Etanercept and Infliximab Biosimilars Show No Increased Infection Risk, Comparable Safety

No significant difference in the risk of serious infections between etanercept and infliximab biosimilars and their original brand-name medications was identified. | Image Credit: Ouahdou - stock.adobe.com

Patients treated with etanercept and infliximab biosimilars experience a similar risk of serious infections as those treated with the original brand-name drugs, potentially offering patients access to safe and more affordable treatment options, according to a study published in BMC Rheumatology.¹

Biologic drugs are gaining popularity, especially for the management of autoimmune diseases like inflammatory arthritis and inflammatory bowel disease (IBD). Real-world comparative studies prioritize safety assessment, examining the long-term effects of both biosimilars and bio-originators.

Global skepticism regarding biosimilar safety persists, necessitating ongoing requirements for switching studies to ensure their efficacy and safety.² Previous studies have found infliximab biosimilars effective and well-tolerated after switching, with no discontinuations or clinical changes within 6 months.

Following the CMS announcement that etanercept is among the 10 drugs selected for price negotiation under the Inflation Reduction Act, increased competition from biosimilars is anticipated within the next few years.³ Etanercept biosimilars are expected to launch in 2029 following the resolution of patent litigation with the original manufacturer. This delay has implications for patient access and affordability of this medication used to treat rheumatic diseases.

Administrative databases are often used as real-world data that can “enable long-term safety assessments in populations not eligible for clinical trials but at higher risk of serious infection and may capture missed rare adverse events.”¹

This retrospective cohort study compared the occurrence of serious infections in Canadian patients with autoimmune diseases treated with etanercept or infliximab biosimilars vs their corresponding bio-originator from 2015 to 2019. Data included the National Prescription Drug Utilization Information System linked to the hospital Discharge Abstract Database.

There were 6583 and 7202 individuals who initiated etanercept and infliximab, respectively. The etanercept cohort was mostly women with a median age of 62 and about 10% had an inflammatory arthritis diagnosis. Half of the infliximab cohort were women with a median age of 45 but only 2% were identified with inflammatory arthritis and 35% with IBD. Both cohorts had a median follow-up period of 2.2 years.

More patients taking infliximab experienced hospitalization due to infection (7%) compared with patients taking etanercept (2%). Additionally, incidence rates for serious infection among infliximab users (30 cases per 1000 person-year [PY]) was higher than it was for etanercept (9 cases per 1000 PY).

There were no clear differences identified in the risk of incidence of serious infection between biosimilar and bio-originator for both cohorts, even when adjusted for confounders. Higher infection risk was found among both etanercept and infliximab groups after independent corticosteroid use was previously noted. Older age was found to be a risk factor for infection in etanercept initiators.

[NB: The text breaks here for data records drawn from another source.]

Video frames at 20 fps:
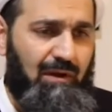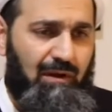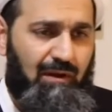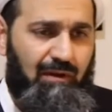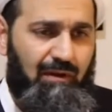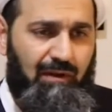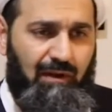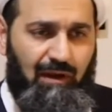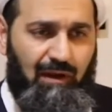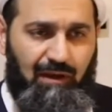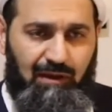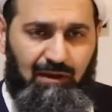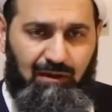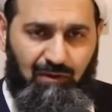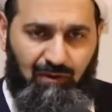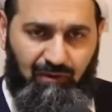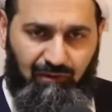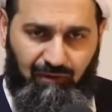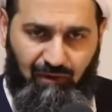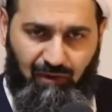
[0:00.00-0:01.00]
the
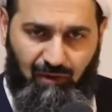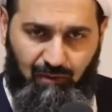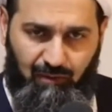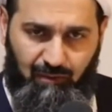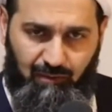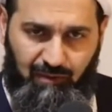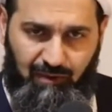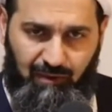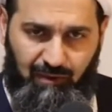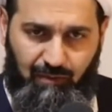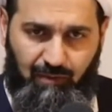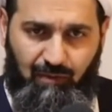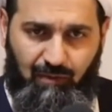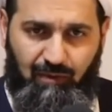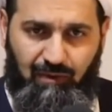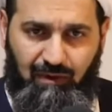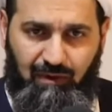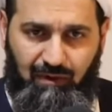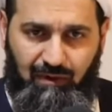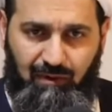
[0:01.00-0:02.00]
aqidah of common people,
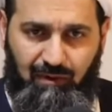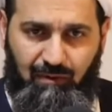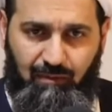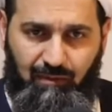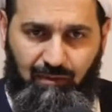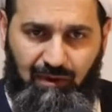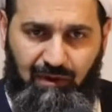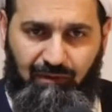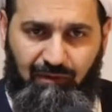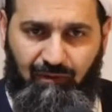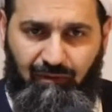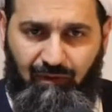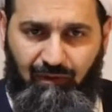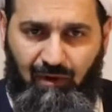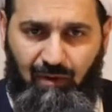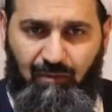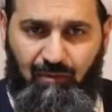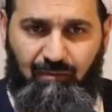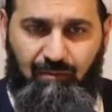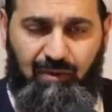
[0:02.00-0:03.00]
the belief of
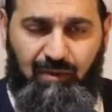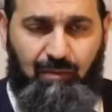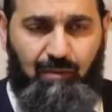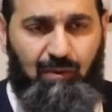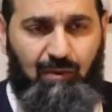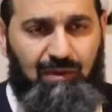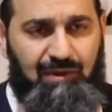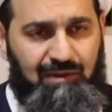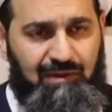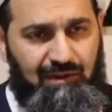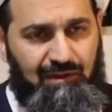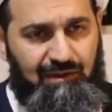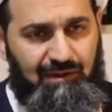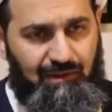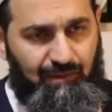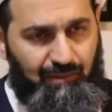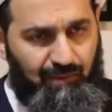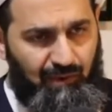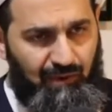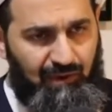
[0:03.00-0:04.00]
common people.
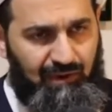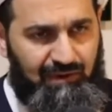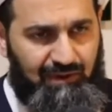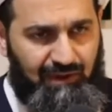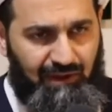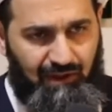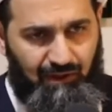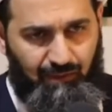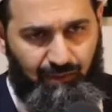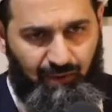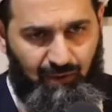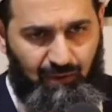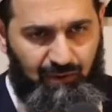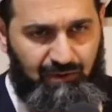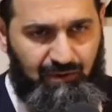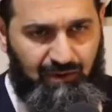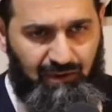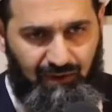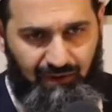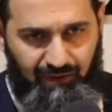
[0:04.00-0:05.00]
It's like a
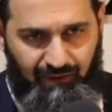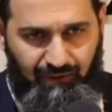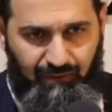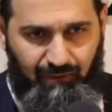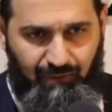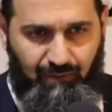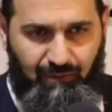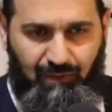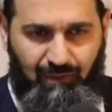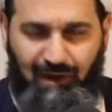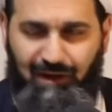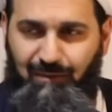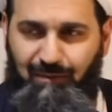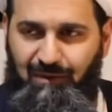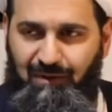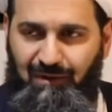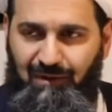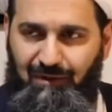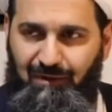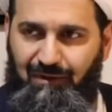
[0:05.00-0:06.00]
poetry,
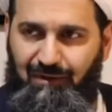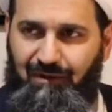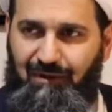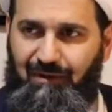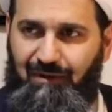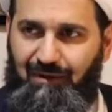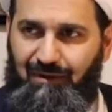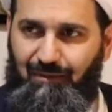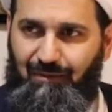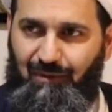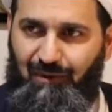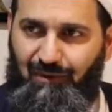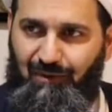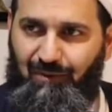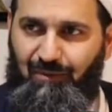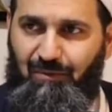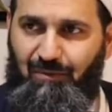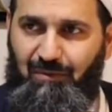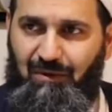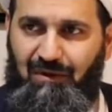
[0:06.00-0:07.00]
rhyming
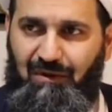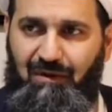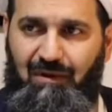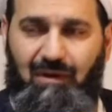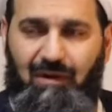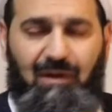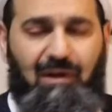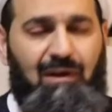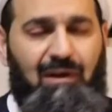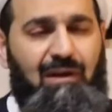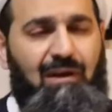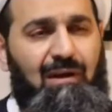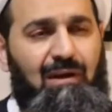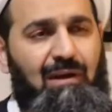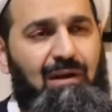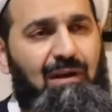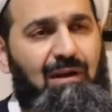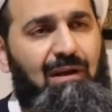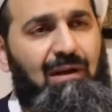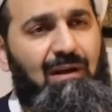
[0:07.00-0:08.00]
manzuma,
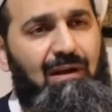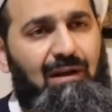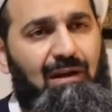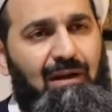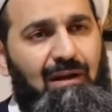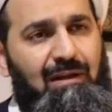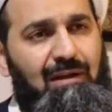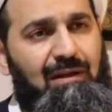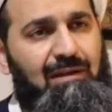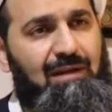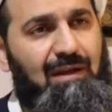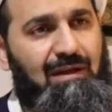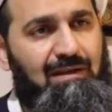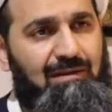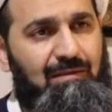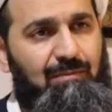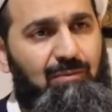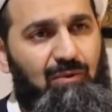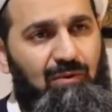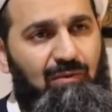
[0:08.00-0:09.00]
and it has
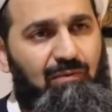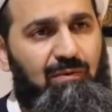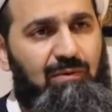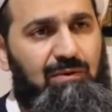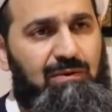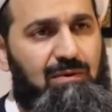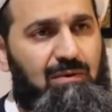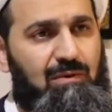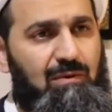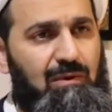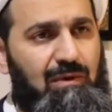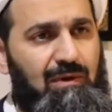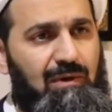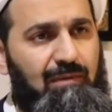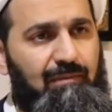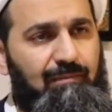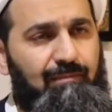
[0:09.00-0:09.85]
a beautiful story.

Patients with inflammatory arthritis treated with etanercept (n = 695) or with infliximab (n = 154) did not have a clear difference between biosimilar and bio-originator use in terms of first serious infection. Individuals with IBD diagnosis treated with infliximab (n = 2506) did not have an established difference between biosimilar vs bio-originator in terms of serious infection.

Study limitations include potential widespread selection bias and the availability and consistency of data elements across different jurisdictions that may vary and require consideration during data analysis and interpretation. This is also like other claims databases that lack clinical and laboratory details that may neglect to fully assess disease severity and treatment response.

There are limited real-world studies that have addressed the safety of etanercept and infliximab in large populations because most of them have focused on comparing the first biosimilar to its corresponding bio-originator, often overlooking other competitors.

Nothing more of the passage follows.